*** DATASET EXTRACT ***
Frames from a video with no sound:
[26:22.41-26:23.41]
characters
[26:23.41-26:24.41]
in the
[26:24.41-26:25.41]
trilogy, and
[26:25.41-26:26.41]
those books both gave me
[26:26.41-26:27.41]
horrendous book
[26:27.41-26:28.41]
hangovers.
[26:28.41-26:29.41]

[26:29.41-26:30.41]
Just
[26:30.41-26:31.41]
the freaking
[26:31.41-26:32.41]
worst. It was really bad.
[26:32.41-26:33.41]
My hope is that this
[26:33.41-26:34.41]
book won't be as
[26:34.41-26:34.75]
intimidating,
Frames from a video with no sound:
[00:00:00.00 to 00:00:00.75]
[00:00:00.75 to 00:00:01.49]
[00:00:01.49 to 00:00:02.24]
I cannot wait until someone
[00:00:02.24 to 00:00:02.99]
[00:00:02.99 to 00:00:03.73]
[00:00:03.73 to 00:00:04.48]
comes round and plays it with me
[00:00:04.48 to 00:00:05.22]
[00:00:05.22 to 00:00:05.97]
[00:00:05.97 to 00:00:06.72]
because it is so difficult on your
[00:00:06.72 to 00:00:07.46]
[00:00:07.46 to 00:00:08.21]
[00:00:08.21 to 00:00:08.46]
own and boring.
*** End of DATASET EXTRACT ***
- _TASK INSTRUCTIONS_
Would you copy each line of the data exactly as it appears above?

- _REPLY TO THE EXERCISE_
Frames from a video with no sound:
[26:22.41-26:23.41]
characters
[26:23.41-26:24.41]
in the
[26:24.41-26:25.41]
trilogy, and
[26:25.41-26:26.41]
those books both gave me
[26:26.41-26:27.41]
horrendous book
[26:27.41-26:28.41]
hangovers.
[26:28.41-26:29.41]

[26:29.41-26:30.41]
Just
[26:30.41-26:31.41]
the freaking
[26:31.41-26:32.41]
worst. It was really bad.
[26:32.41-26:33.41]
My hope is that this
[26:33.41-26:34.41]
book won't be as
[26:34.41-26:34.75]
intimidating,
Frames from a video with no sound:
[00:00:00.00 to 00:00:00.75]
[00:00:00.75 to 00:00:01.49]
[00:00:01.49 to 00:00:02.24]
I cannot wait until someone
[00:00:02.24 to 00:00:02.99]
[00:00:02.99 to 00:00:03.73]
[00:00:03.73 to 00:00:04.48]
comes round and plays it with me
[00:00:04.48 to 00:00:05.22]
[00:00:05.22 to 00:00:05.97]
[00:00:05.97 to 00:00:06.72]
because it is so difficult on your
[00:00:06.72 to 00:00:07.46]
[00:00:07.46 to 00:00:08.21]
[00:00:08.21 to 00:00:08.46]
own and boring.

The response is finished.